Task details -
Exactly reproduce each entry, leaving out nothing.

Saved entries
###

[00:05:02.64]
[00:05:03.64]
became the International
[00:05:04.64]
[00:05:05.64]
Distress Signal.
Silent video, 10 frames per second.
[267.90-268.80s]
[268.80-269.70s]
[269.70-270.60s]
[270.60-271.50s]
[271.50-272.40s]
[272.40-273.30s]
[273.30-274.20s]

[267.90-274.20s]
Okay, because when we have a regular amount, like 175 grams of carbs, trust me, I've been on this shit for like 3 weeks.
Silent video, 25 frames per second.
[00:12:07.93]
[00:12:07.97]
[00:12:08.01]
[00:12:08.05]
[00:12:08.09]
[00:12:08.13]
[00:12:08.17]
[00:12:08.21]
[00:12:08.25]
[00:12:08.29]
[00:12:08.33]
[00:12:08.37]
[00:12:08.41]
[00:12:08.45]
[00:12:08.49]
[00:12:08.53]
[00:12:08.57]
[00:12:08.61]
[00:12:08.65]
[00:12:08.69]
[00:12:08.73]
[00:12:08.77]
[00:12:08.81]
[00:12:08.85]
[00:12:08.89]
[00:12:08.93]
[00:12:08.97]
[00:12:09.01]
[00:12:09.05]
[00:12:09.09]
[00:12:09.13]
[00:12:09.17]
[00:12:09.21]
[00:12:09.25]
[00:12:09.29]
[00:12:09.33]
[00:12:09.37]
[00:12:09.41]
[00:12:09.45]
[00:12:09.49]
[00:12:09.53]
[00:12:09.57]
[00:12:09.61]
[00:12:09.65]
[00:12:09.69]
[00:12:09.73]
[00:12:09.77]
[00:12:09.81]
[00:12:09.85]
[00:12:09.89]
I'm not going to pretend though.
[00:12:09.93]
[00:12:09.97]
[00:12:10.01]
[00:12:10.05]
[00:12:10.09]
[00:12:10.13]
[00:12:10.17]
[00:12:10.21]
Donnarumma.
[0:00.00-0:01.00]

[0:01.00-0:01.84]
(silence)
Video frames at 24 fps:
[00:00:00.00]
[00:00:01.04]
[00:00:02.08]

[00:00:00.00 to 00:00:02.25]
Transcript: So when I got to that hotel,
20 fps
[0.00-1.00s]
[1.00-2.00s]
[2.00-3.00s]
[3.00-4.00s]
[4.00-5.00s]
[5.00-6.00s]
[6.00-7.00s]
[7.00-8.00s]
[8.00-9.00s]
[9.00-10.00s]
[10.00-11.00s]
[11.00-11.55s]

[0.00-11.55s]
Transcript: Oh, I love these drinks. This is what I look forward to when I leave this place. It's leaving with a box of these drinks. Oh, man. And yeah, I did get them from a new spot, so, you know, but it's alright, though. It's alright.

###

Answer area -
[00:05:02.64]
[00:05:03.64]
became the International
[00:05:04.64]
[00:05:05.64]
Distress Signal.
Silent video, 10 frames per second.
[267.90-268.80s]
[268.80-269.70s]
[269.70-270.60s]
[270.60-271.50s]
[271.50-272.40s]
[272.40-273.30s]
[273.30-274.20s]

[267.90-274.20s]
Okay, because when we have a regular amount, like 175 grams of carbs, trust me, I've been on this shit for like 3 weeks.
Silent video, 25 frames per second.
[00:12:07.93]
[00:12:07.97]
[00:12:08.01]
[00:12:08.05]
[00:12:08.09]
[00:12:08.13]
[00:12:08.17]
[00:12:08.21]
[00:12:08.25]
[00:12:08.29]
[00:12:08.33]
[00:12:08.37]
[00:12:08.41]
[00:12:08.45]
[00:12:08.49]
[00:12:08.53]
[00:12:08.57]
[00:12:08.61]
[00:12:08.65]
[00:12:08.69]
[00:12:08.73]
[00:12:08.77]
[00:12:08.81]
[00:12:08.85]
[00:12:08.89]
[00:12:08.93]
[00:12:08.97]
[00:12:09.01]
[00:12:09.05]
[00:12:09.09]
[00:12:09.13]
[00:12:09.17]
[00:12:09.21]
[00:12:09.25]
[00:12:09.29]
[00:12:09.33]
[00:12:09.37]
[00:12:09.41]
[00:12:09.45]
[00:12:09.49]
[00:12:09.53]
[00:12:09.57]
[00:12:09.61]
[00:12:09.65]
[00:12:09.69]
[00:12:09.73]
[00:12:09.77]
[00:12:09.81]
[00:12:09.85]
[00:12:09.89]
I'm not going to pretend though.
[00:12:09.93]
[00:12:09.97]
[00:12:10.01]
[00:12:10.05]
[00:12:10.09]
[00:12:10.13]
[00:12:10.17]
[00:12:10.21]
Donnarumma.
[0:00.00-0:01.00]

[0:01.00-0:01.84]
(silence)
Video frames at 24 fps:
[00:00:00.00]
[00:00:01.04]
[00:00:02.08]

[00:00:00.00 to 00:00:02.25]
Transcript: So when I got to that hotel,
20 fps
[0.00-1.00s]
[1.00-2.00s]
[2.00-3.00s]
[3.00-4.00s]
[4.00-5.00s]
[5.00-6.00s]
[6.00-7.00s]
[7.00-8.00s]
[8.00-9.00s]
[9.00-10.00s]
[10.00-11.00s]
[11.00-11.55s]

[0.00-11.55s]
Transcript: Oh, I love these drinks. This is what I look forward to when I leave this place. It's leaving with a box of these drinks. Oh, man. And yeah, I did get them from a new spot, so, you know, but it's alright, though. It's alright.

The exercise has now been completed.